Daily Management Review

$3 Billion to be Bid by Verizon for Yahoo’s Web Assets: WSJ


06/07/2016




$3 Billion to be Bid by Verizon for Yahoo’s Web Assets: WSJ
A second-round bid of about $3 billion for Yahoo  Inc.’s core internet business is being planned by Verizon Communications, reports the Wall Street Journal citing a person familiar with the matter.
 
It was expected that the Monday’s deadline for the second round of bids would be met by the telecom company which was seen as the leading contender to buy Yahoo. However, people familiar with the matter have told the Wall Street Journal that the offers could change by the final round as Yahoo is expected to hold at least one more cycle of bidding.
 
There were no comments from Verizon and Yahoo spokespersons.
 
One of the sources that the Wall Street Journal spoke to said that as a part of the deal, certain Yahoo assets, such as patents and real estate were not on the acquiring list of Verizon as has been indicated by the company. The sale of non-core assets, including real estate and patents, could fetch Yahoo more than $1 billion and the company has been exploring sale options.
 
According to a person familiar with the matter a second-round bid before the deadline was expected to be submitted by private-equity firm TPG as of late Monday. It is however not yet clear whether new bids were submitted by the other suitors that previously participated in the auction. Apart from a group led by Quicken Loans founder Dan Gilbert, private-equity firms Advent International and Vista Equity Partners had taken part in the previous bid. It is possible that the proposals would be structured differently and that not everyone will bid for all of the core business.
 
Market analysts expected bid of about $2 billion to $3 billion in the second round from Verizon and other potential suitors, the Wall Street Journal had reported last month. As recently as April, people close to the process said Yahoo’s core business likely would go for between $4 billion and $8 billion and the expected bids placed were certainly lower than the price Yahoo’s web properties were expected to fetch.
 
According to various sources, after last month’s sale presentations by Yahoo Chief Executive Marissa Mayer at the company’s Sunnyvale, Calif., headquarters, some bidders were less enthusiastic about doing a deal.
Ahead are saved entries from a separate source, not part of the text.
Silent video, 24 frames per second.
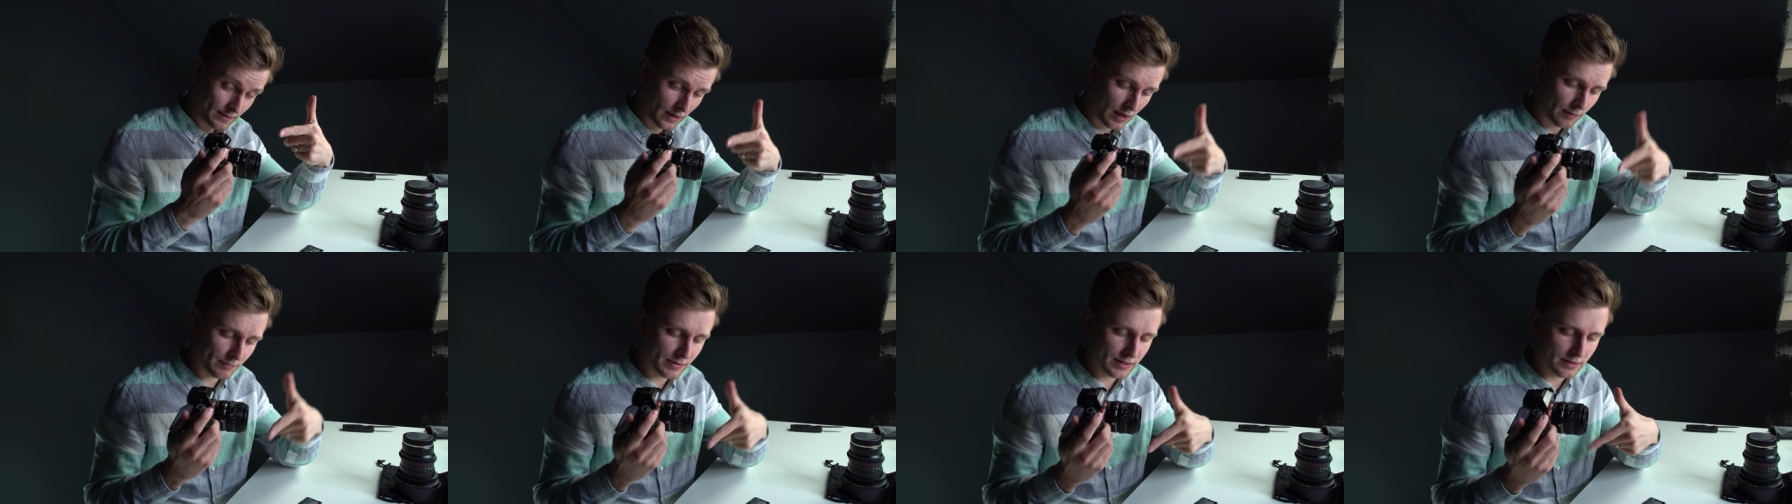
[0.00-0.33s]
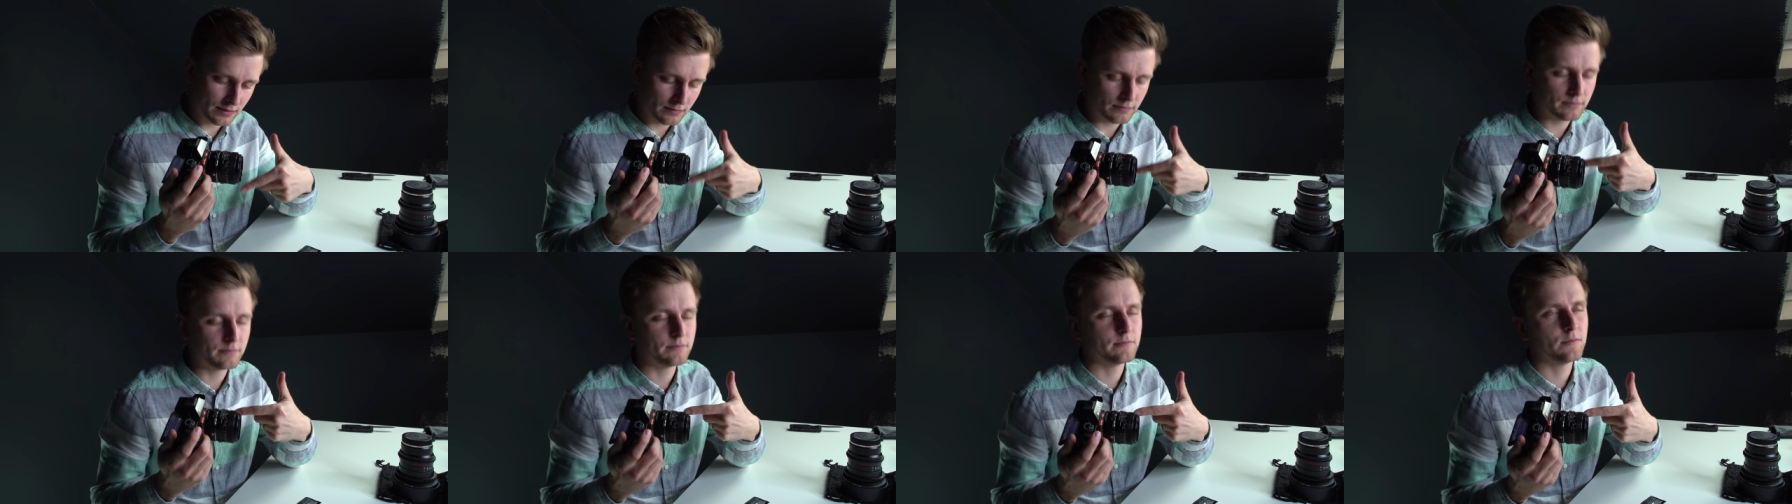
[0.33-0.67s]
I
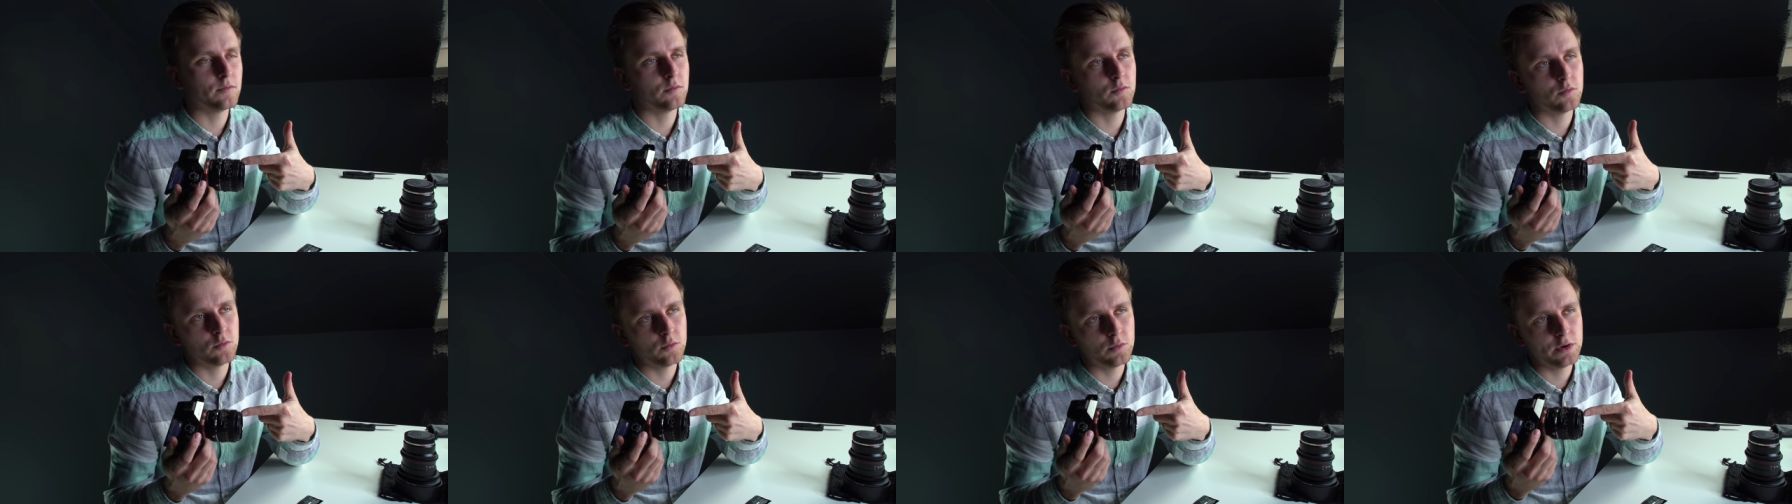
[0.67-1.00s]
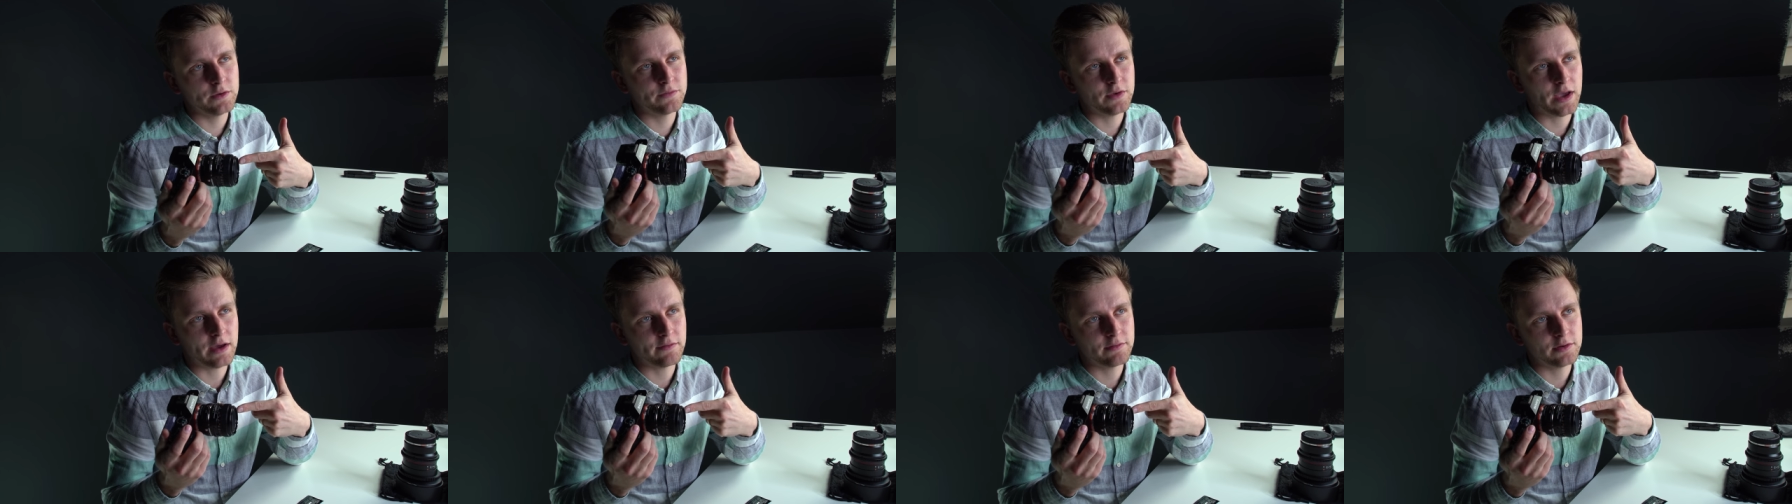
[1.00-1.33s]
mean,
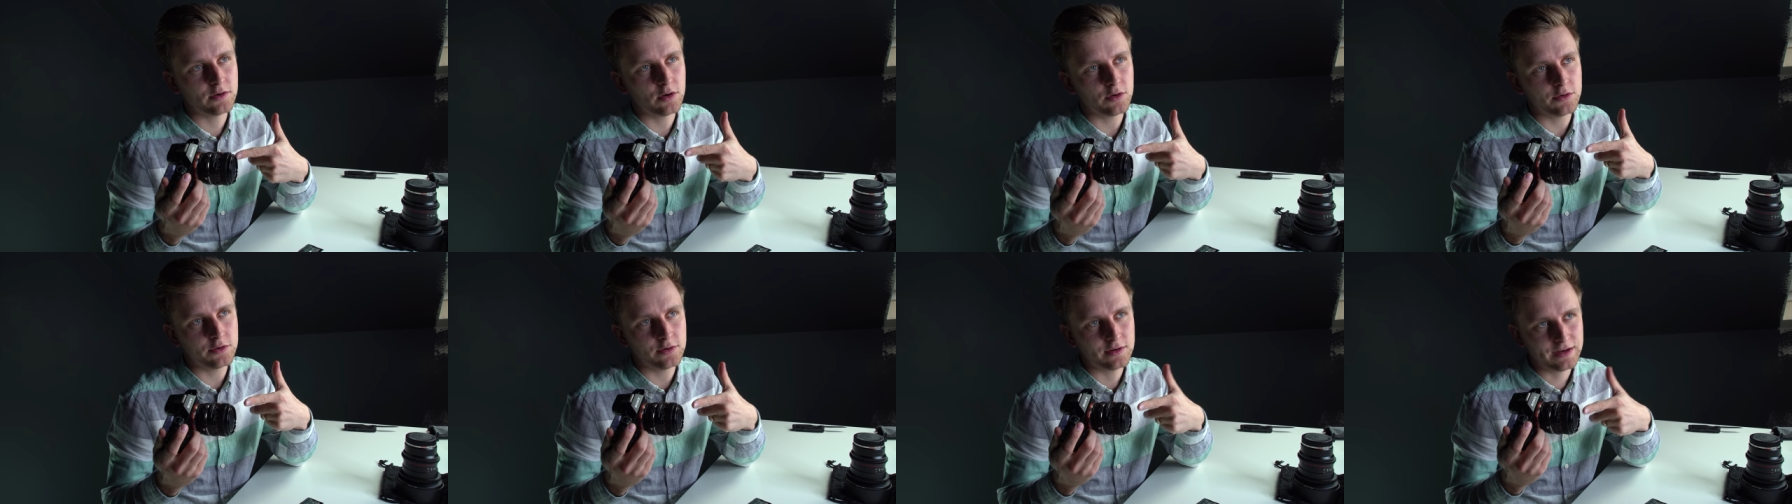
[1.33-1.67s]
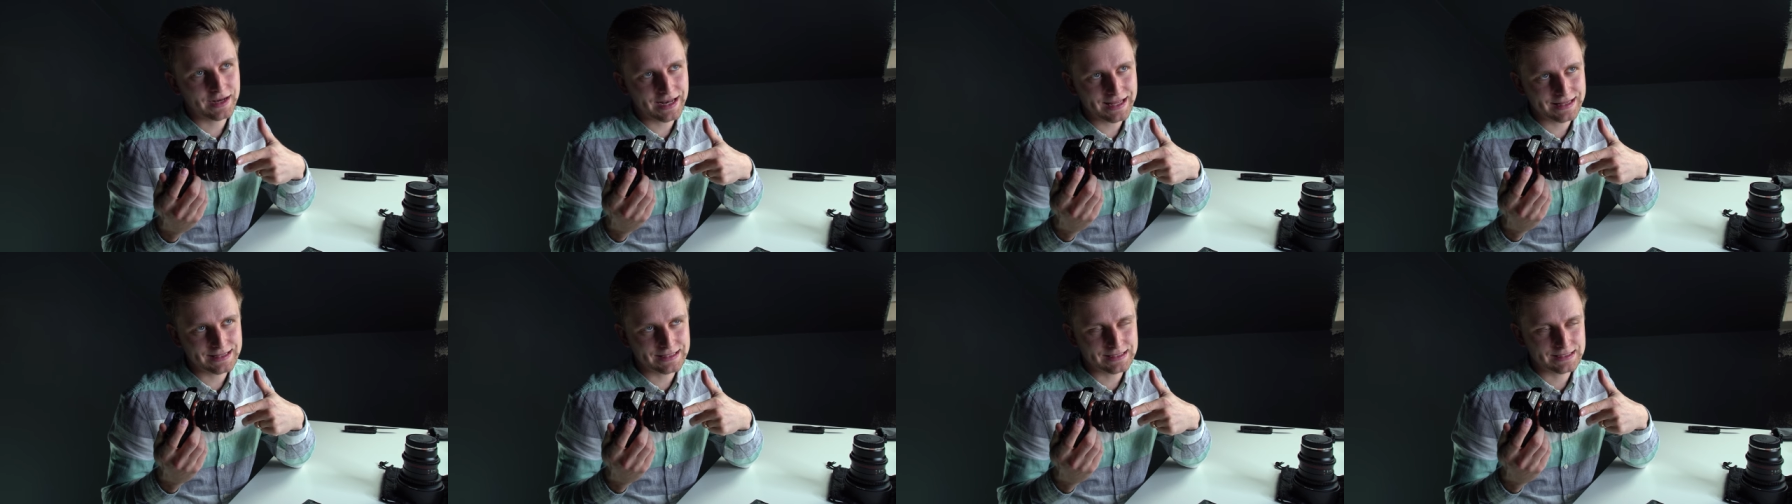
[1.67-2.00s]
if you have it on your
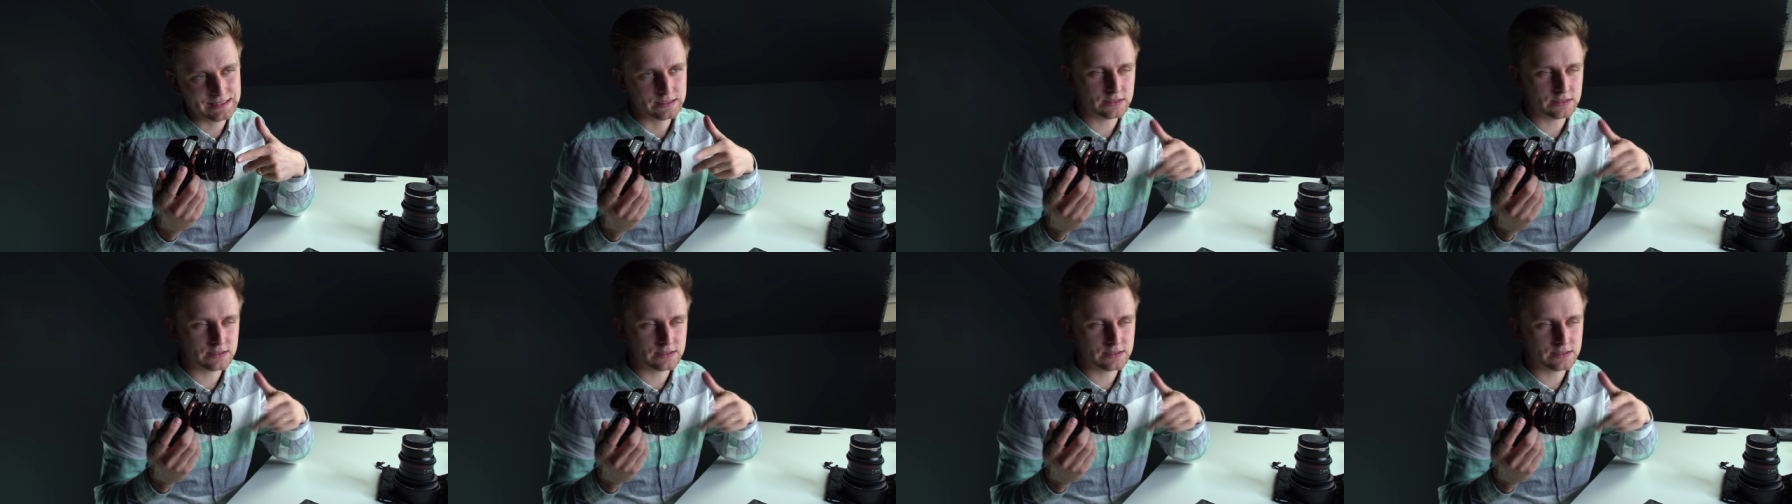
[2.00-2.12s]
lens,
The sources said that the extent to which Yahoo’s online advertising business is declining were revealed in those presentations.
 
The clearest path to turning around Yahoo has been accorded to Verizon which acquired AOL Inc. last year for $4.4 billion. The growing business in online ads of the telecom giant is likely to be combined with Yahoo’s web properties that together attract more than a billion users a month. That would enable Verizon to offer more than at least some other bidders.
 
The sources said that a few lingering questions about the deal would form the base for the payment that Verizon was willing to pay Yahoo at the time of submitting the bid. For example, if Yahoo agreed to help cover the cost of employee severance payments for any workers cut as a result of the acquisition, Verizon would likely pay a higher price, the person said.

The stakes of Yahoo in Alibaba Group Holding Ltd. and Yahoo Japan comprise the bulk of Yahoo’s roughly $35 billion market capitalization.